И то правда, уже несколько недель он только наблюдал за мной, пока я описывал свои пороки. Потом Ходжа объявил, что нам надо выбраться из дома, в котором с каждым днем становится все тоскливее, и съездить куда-нибудь – да вот хоть в Гебзе. Он снова вернется к астрономическим наблюдениям, и хорошо бы написать новый, более обстоятельный трактат о жизни муравьев. Я испугался, увидев, что он вот-вот потеряет остатки уважения ко мне, и, чтобы поддержать его любопытство, придумал новую историю, выставляющую меня в самом неприглядном свете. Жадно и с удовольствием прочитав написанное, Ходжа даже не рассердился; я только чувствовал, что ему любопытно, как это мне удается мириться с таким своим несовершенством. Наверное, в тот момент он был согласен всегда оставаться самим собой. Конечно же, он понимал и то, что во всем этом есть доля игры. В тот день я разговаривал с ним как придворный шут, знающий, что его не считают за человека; старался сильнее разжечь постепенно растущее любопытство хозяина: ну что он потеряет, если до отъезда в Гебзе последний раз напишет о себе и о своих недостатках, чтобы понять, как я могу быть плохим? К тому же совершенно не обязательно, чтобы написанное было правдой или чтобы кто-то ему поверил. Если он сделает это, то поймет, каково это – быть подобным мне человеком, и когда-нибудь это знание может ему пригодиться. В конце концов Ходжа поддался любопытству и моим уговорам и сказал, что на следующий день попробует, – не забыв, разумеется, прибавить, что сделает это не потому, что купился на мои глупые уловки, а потому, что сам так хочет.

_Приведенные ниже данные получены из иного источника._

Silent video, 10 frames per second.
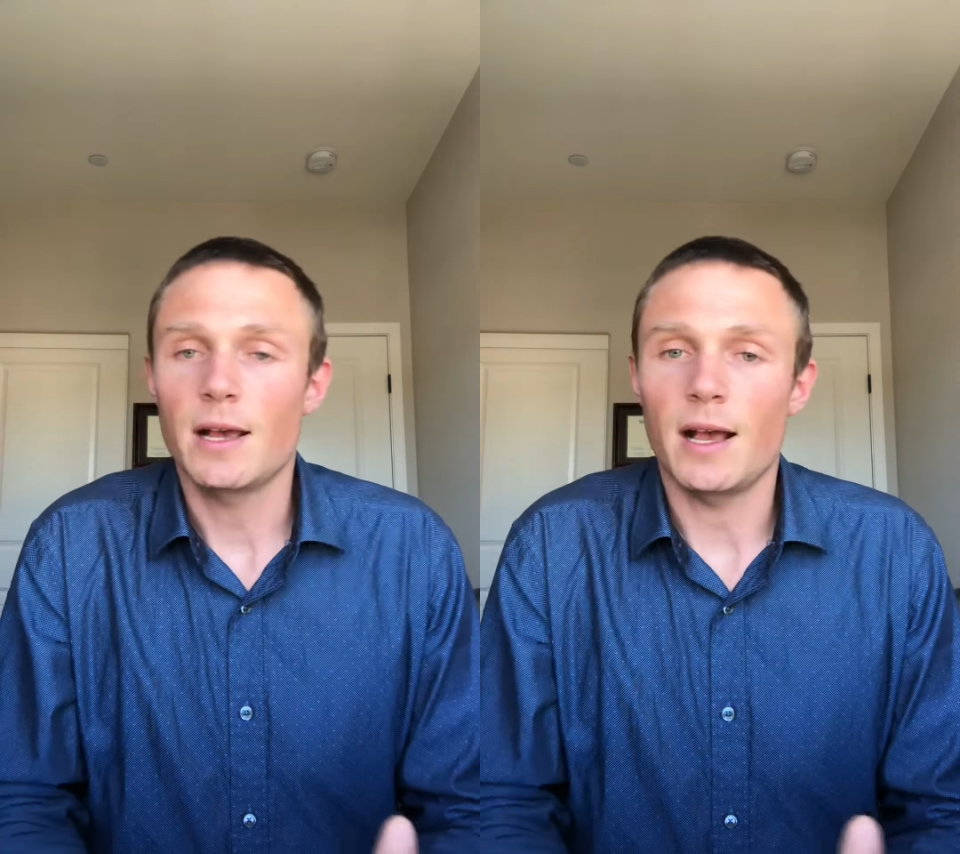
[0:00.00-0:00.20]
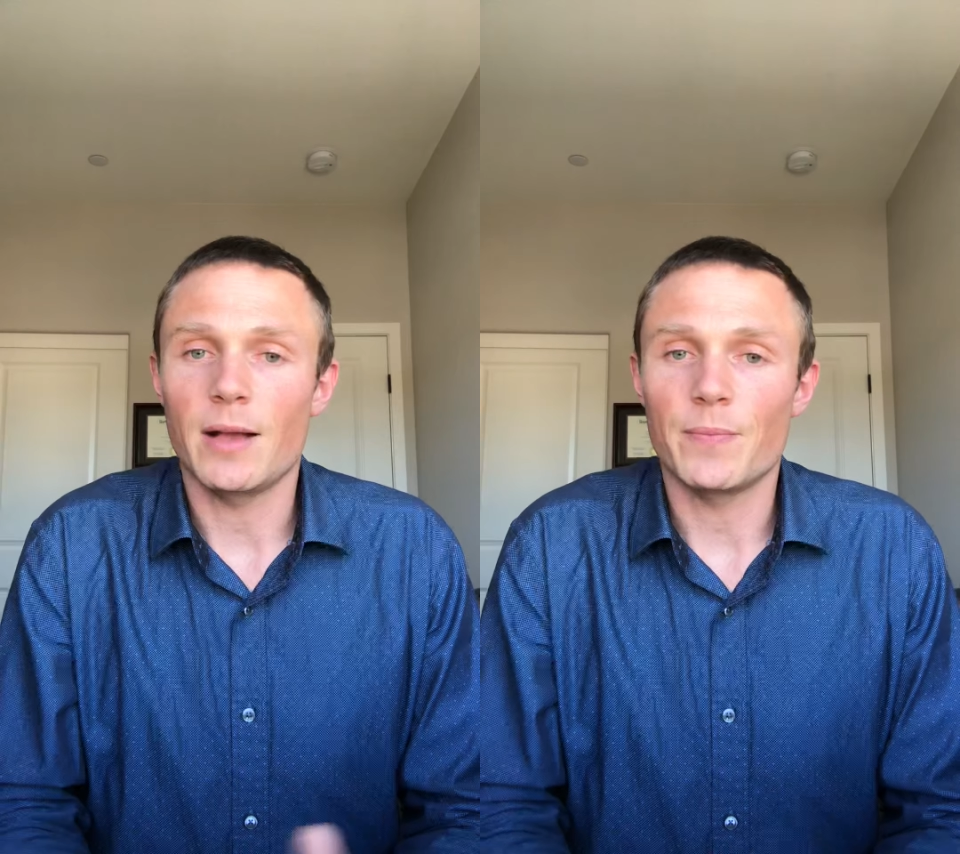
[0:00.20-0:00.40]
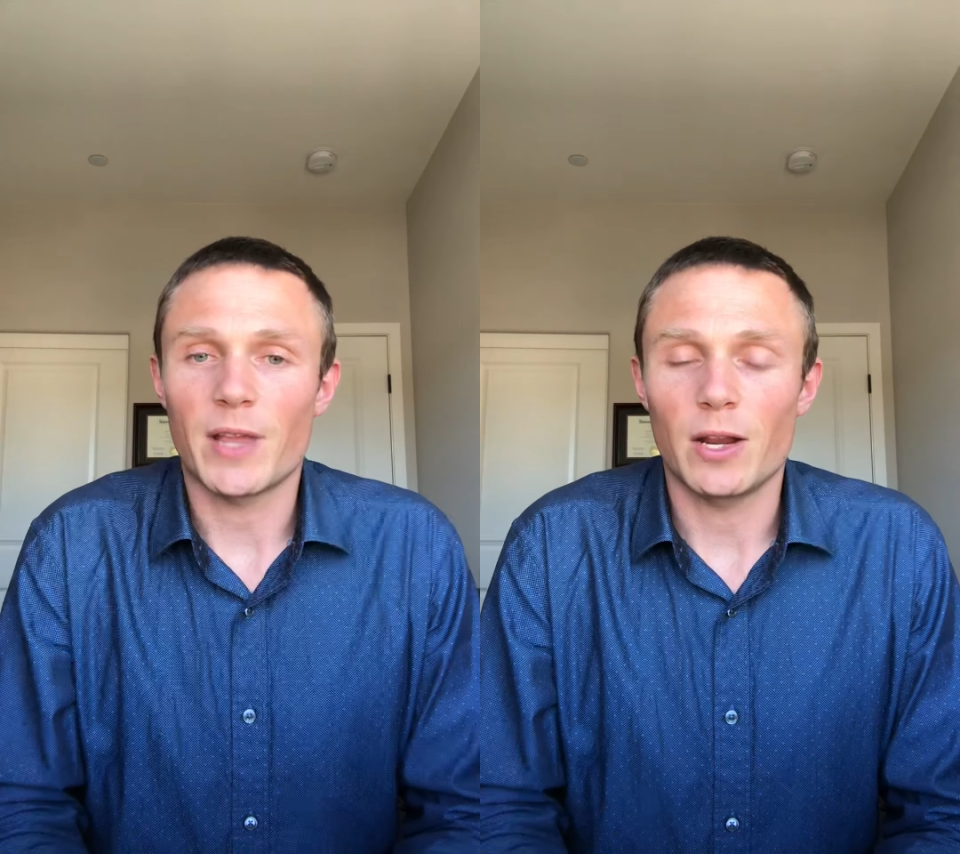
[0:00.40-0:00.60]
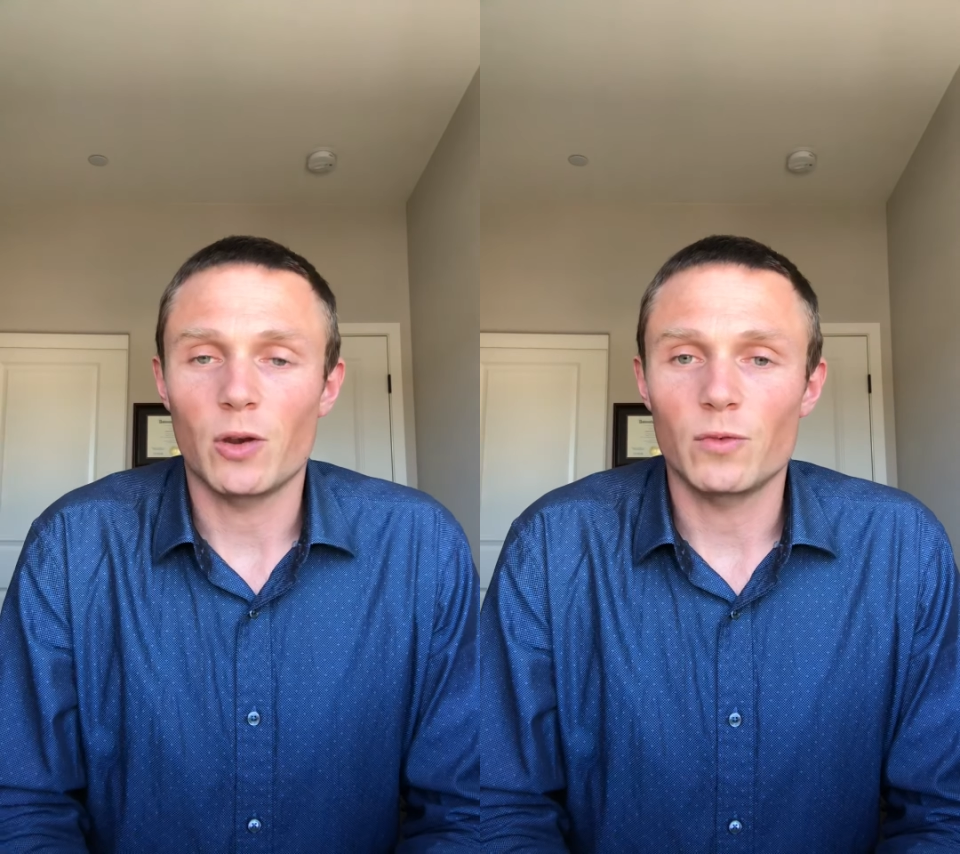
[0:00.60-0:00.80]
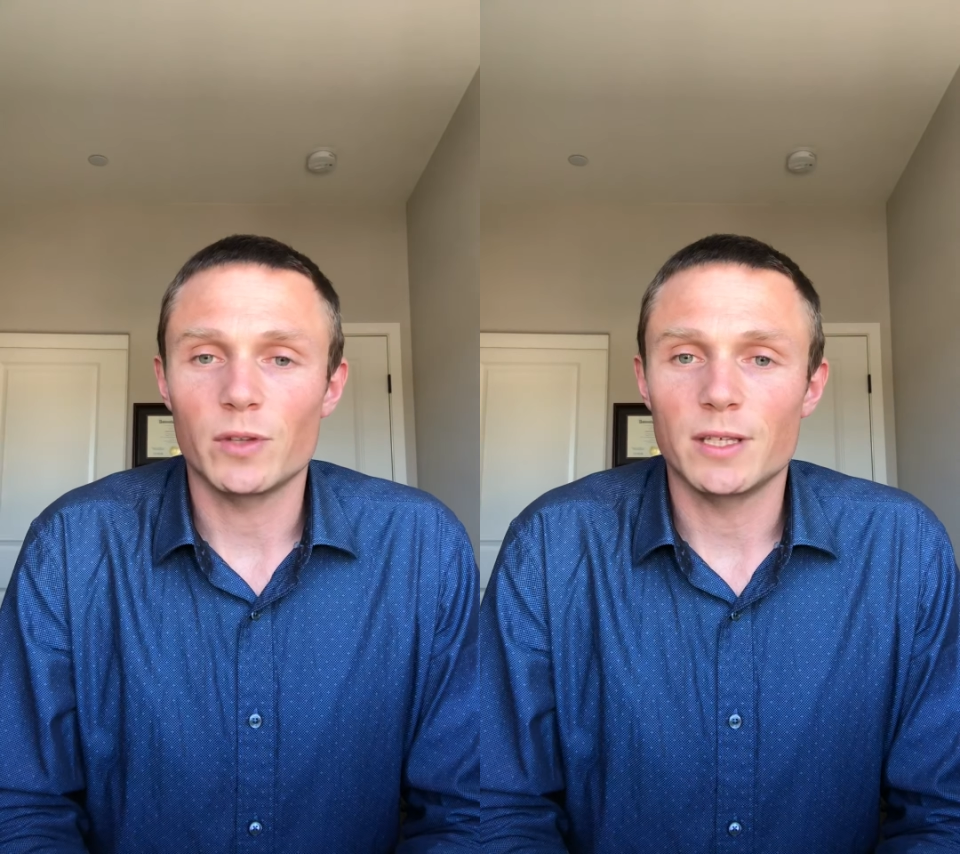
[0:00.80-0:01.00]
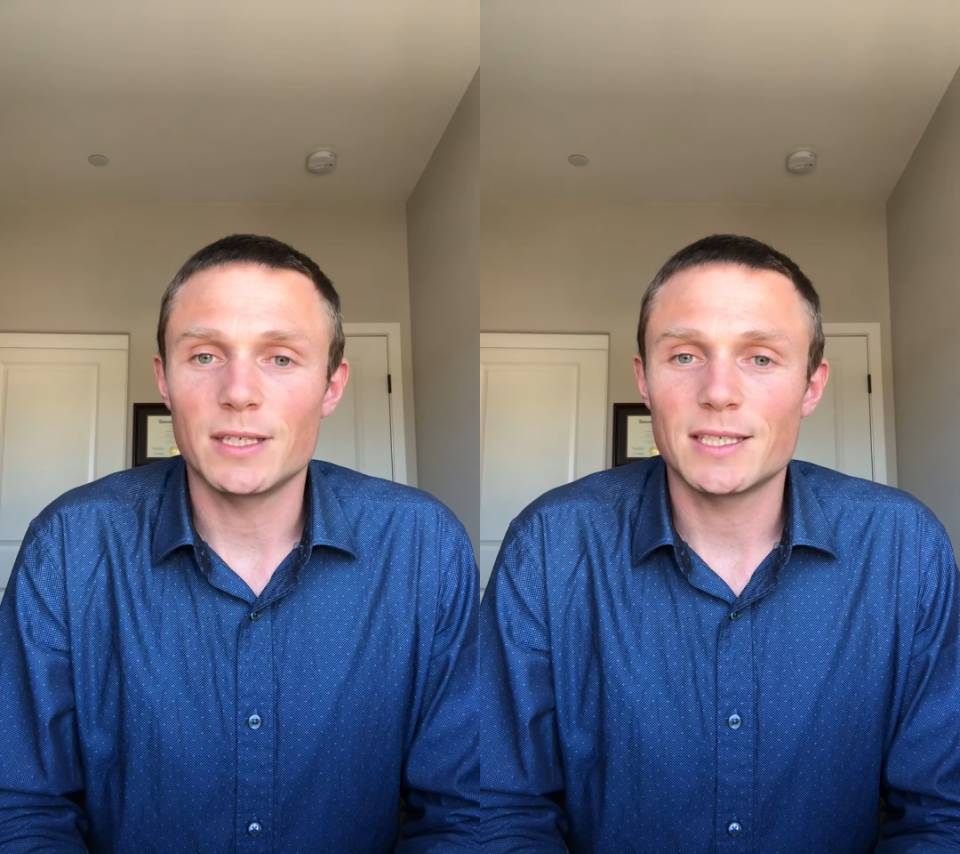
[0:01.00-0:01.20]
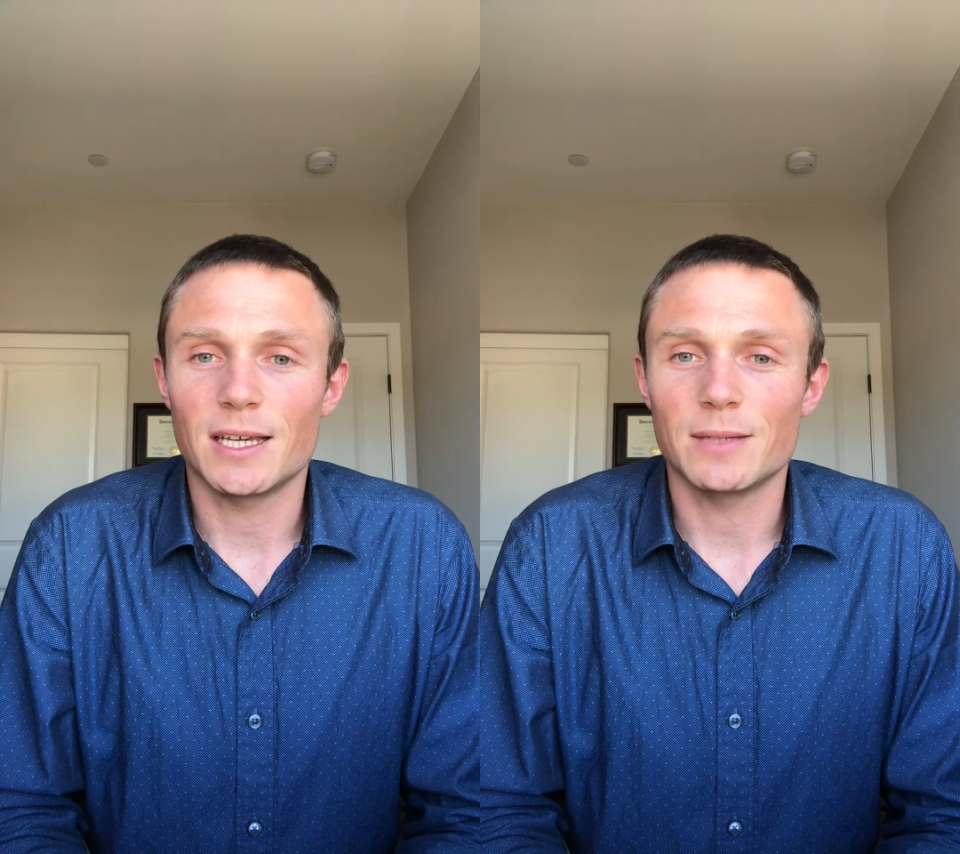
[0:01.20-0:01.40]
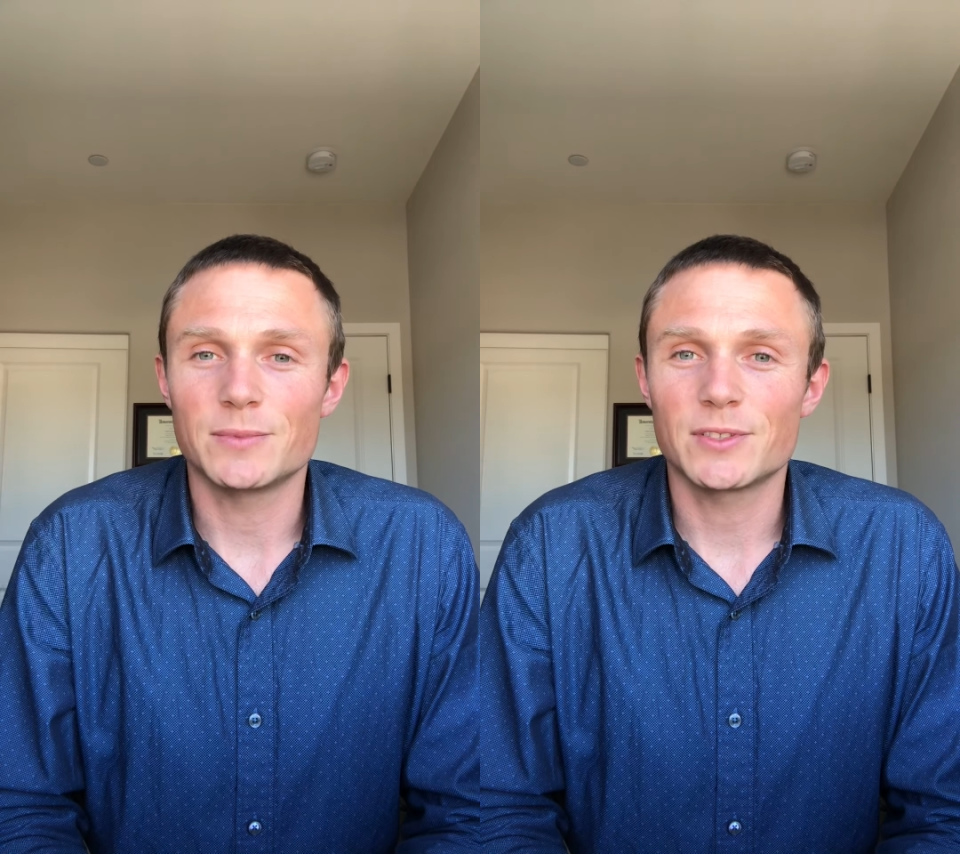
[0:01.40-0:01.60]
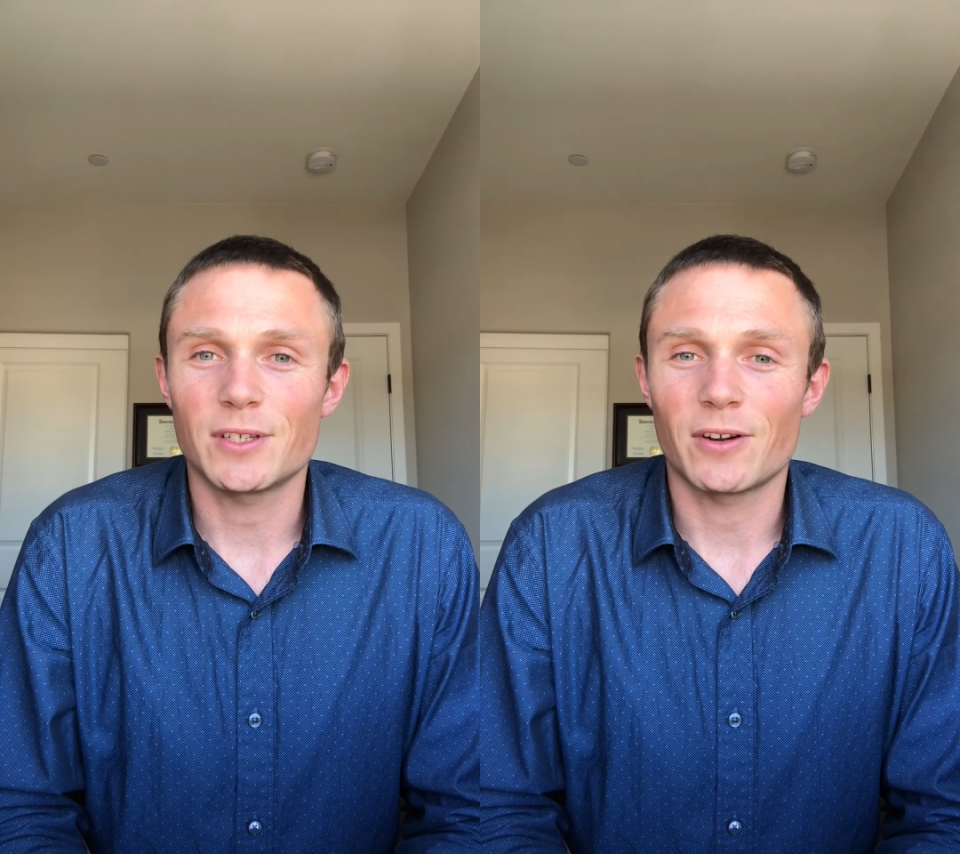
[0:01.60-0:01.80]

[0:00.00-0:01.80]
Um, and hopefully this helps.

Следующий день был самым веселым из всех проведенных мной в рабстве. Ходжа не стал привязывать меня к стулу, но я все равно до самого вечера просидел напротив него, чтобы не упустить увлекательное зрелище того, как Ходжа потихоньку становится другим человеком. Ему так не терпелось приступить к работе, что он даже не стал выводить вверху страницы свое смешное заглавие «Почему я – это я». Он походил на маленького мальчика, придумывающего безобидную ложь и уверенного, что ему ничего за это не будет; поглядывая на него краем глаза, я видел, что он все еще чувствует себя в безопасности. Но эта напрасная уверенность продлилась недолго, да и наигранно-виноватое выражение, явно рассчитанное на то, чтобы я его заметил, исчезло с лица Ходжи довольно быстро. Вскоре насмешка сменилась беспокойством, а игра превратилась в реальность; просто удивительно, как пугала Ходжу перспектива обвинить себя хоть в чем-то – даже в невинной, маленькой лжи, даже не всерьез! Он быстро зачеркнул написанное, не дав мне ничего прочитать. Но любопытство не отпускало, к тому же, думаю, ему было стыдно передо мной, так что он продолжил писать. А ведь если бы он поддался первому порыву и встал из-за стола, то мог бы спастись, сохранив душевное спокойствие.